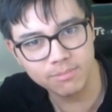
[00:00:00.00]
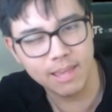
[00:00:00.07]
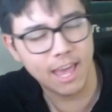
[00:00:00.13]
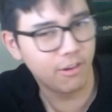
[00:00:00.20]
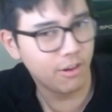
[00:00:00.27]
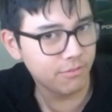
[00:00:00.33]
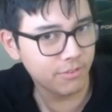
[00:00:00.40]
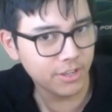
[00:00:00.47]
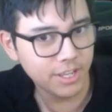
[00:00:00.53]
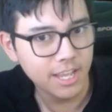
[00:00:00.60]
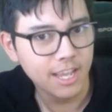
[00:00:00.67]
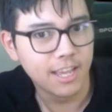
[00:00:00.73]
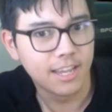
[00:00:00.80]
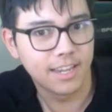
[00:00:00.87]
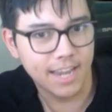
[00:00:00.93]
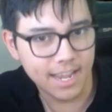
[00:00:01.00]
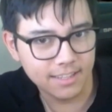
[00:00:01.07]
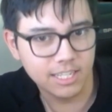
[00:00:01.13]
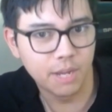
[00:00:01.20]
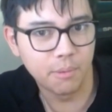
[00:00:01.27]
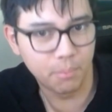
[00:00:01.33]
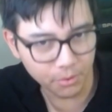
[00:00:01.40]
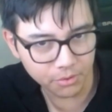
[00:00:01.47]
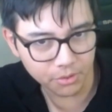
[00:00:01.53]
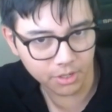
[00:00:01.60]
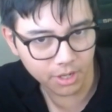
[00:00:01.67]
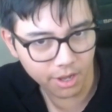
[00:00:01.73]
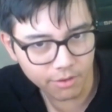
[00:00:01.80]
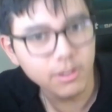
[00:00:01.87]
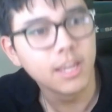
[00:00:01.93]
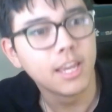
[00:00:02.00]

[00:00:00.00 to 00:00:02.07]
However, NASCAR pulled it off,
---
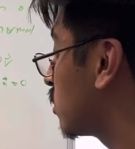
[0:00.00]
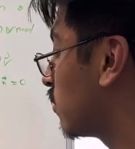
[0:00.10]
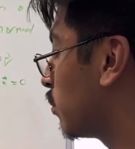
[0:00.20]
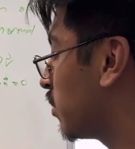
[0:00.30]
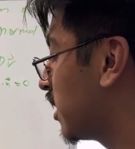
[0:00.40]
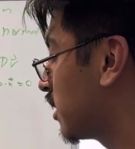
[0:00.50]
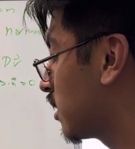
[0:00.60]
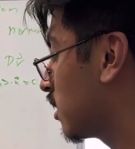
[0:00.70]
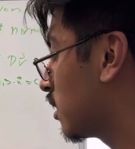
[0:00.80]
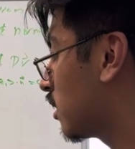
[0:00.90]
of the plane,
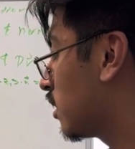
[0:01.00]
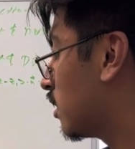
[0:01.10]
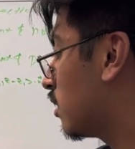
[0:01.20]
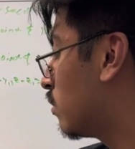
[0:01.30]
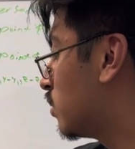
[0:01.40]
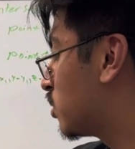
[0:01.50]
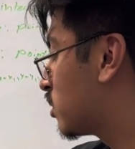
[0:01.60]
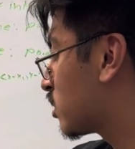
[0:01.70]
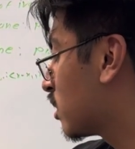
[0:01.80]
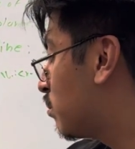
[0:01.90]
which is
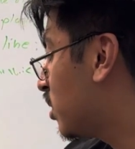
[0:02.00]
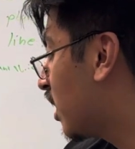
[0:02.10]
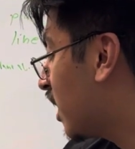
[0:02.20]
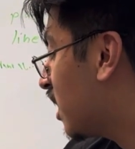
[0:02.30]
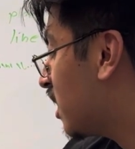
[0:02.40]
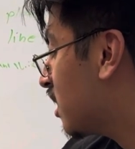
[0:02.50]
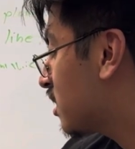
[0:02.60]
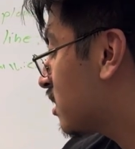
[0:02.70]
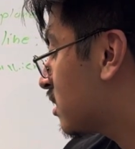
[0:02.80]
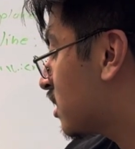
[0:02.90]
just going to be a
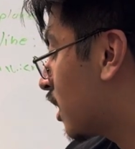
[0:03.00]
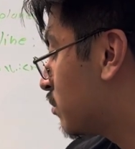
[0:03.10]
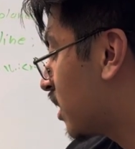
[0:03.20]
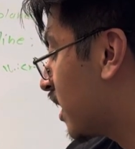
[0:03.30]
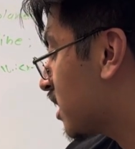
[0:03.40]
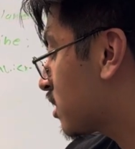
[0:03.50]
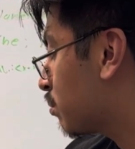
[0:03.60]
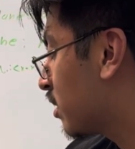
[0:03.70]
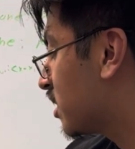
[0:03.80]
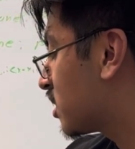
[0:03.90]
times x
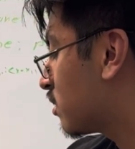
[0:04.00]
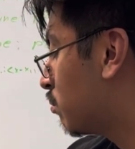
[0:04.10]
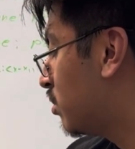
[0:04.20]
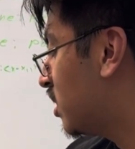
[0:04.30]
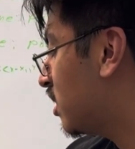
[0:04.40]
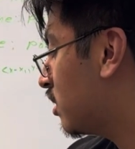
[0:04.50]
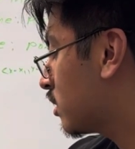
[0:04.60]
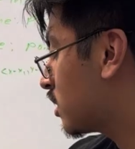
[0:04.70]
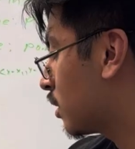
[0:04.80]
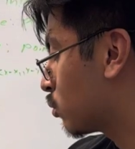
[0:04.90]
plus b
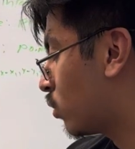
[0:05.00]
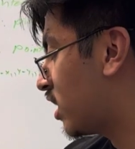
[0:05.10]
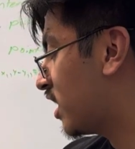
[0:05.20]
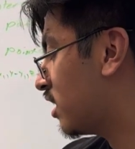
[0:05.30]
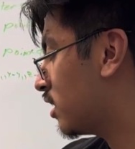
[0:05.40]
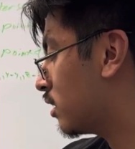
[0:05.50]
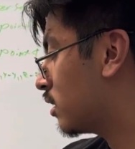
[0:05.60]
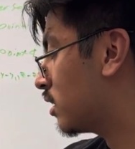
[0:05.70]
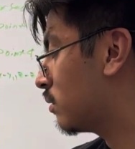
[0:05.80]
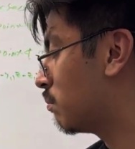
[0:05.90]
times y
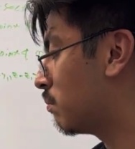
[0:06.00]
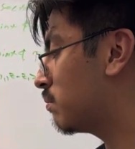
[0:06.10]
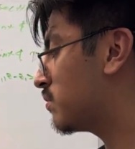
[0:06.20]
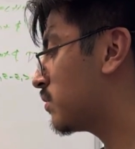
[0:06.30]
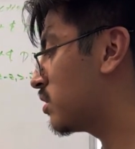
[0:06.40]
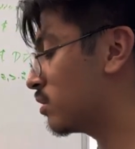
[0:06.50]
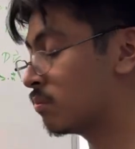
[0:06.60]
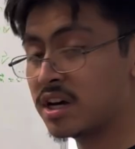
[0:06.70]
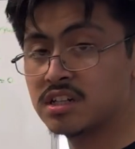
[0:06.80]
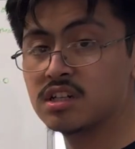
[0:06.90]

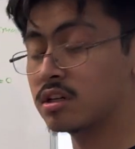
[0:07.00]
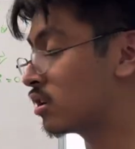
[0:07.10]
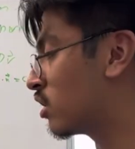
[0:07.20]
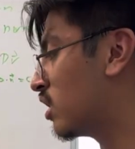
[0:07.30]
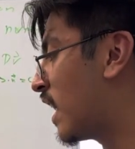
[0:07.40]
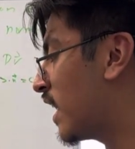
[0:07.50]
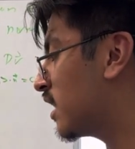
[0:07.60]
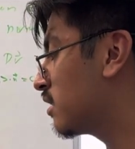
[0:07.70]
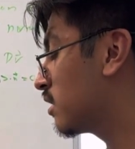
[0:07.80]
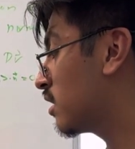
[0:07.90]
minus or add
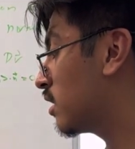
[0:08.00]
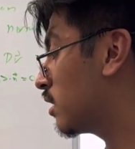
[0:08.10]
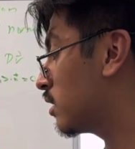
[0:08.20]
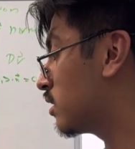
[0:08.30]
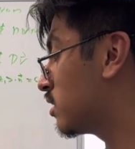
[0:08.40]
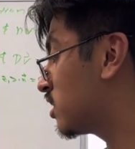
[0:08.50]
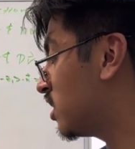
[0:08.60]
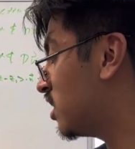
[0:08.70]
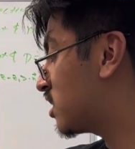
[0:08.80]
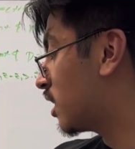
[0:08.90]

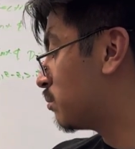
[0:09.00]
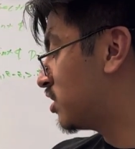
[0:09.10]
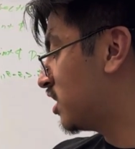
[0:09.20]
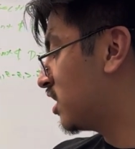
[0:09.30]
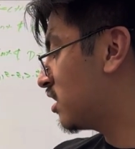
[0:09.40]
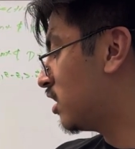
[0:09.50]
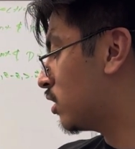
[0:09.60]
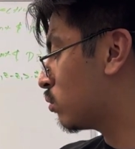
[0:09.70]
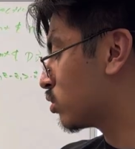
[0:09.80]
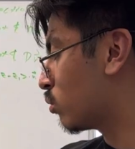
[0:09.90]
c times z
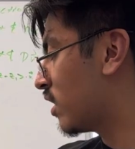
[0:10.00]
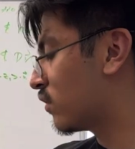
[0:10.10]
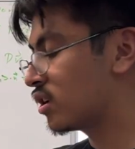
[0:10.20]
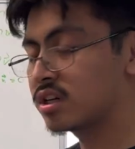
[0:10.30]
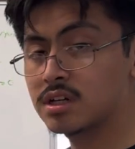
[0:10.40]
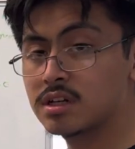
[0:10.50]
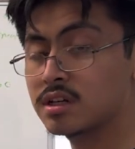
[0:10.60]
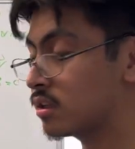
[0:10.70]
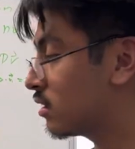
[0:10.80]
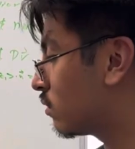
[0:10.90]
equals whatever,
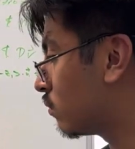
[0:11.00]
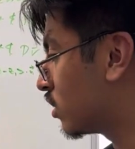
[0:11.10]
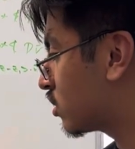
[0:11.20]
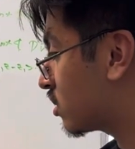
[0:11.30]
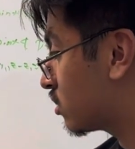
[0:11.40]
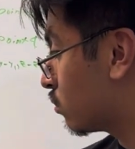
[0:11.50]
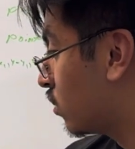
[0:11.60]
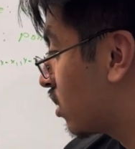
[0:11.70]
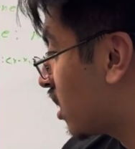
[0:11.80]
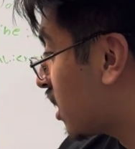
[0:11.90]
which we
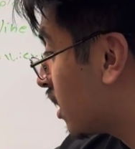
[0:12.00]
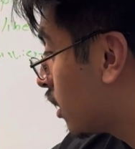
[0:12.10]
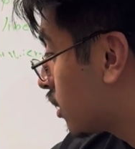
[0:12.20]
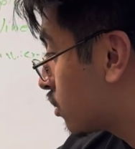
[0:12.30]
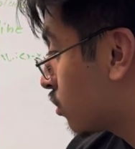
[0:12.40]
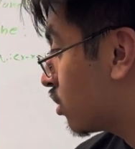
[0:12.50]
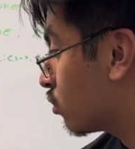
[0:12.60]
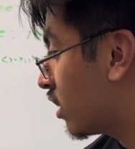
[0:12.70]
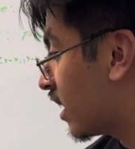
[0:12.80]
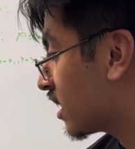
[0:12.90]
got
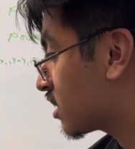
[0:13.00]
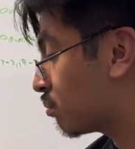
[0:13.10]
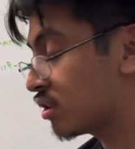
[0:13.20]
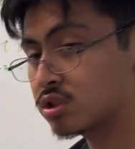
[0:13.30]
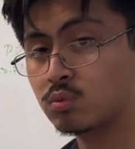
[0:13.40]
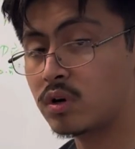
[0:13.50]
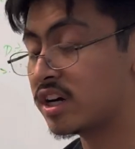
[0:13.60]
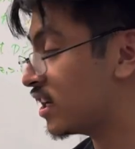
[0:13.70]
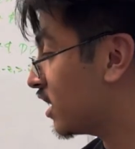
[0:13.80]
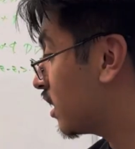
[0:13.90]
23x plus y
==
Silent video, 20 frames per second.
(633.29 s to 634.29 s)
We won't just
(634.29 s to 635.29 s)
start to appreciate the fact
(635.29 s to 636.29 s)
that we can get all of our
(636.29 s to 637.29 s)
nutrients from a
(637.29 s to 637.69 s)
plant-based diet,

= REQUIRED ACTION =
Although the records above contain pictures, the copy should not; retype exactly the lines from the one containing "[00:00:00.00]" through the one containing "[00:00:01.47]".

= ANSWER =
[00:00:00.00]
[00:00:00.07]
[00:00:00.13]
[00:00:00.20]
[00:00:00.27]
[00:00:00.33]
[00:00:00.40]
[00:00:00.47]
[00:00:00.53]
[00:00:00.60]
[00:00:00.67]
[00:00:00.73]
[00:00:00.80]
[00:00:00.87]
[00:00:00.93]
[00:00:01.00]
[00:00:01.07]
[00:00:01.13]
[00:00:01.20]
[00:00:01.27]
[00:00:01.33]
[00:00:01.40]
[00:00:01.47]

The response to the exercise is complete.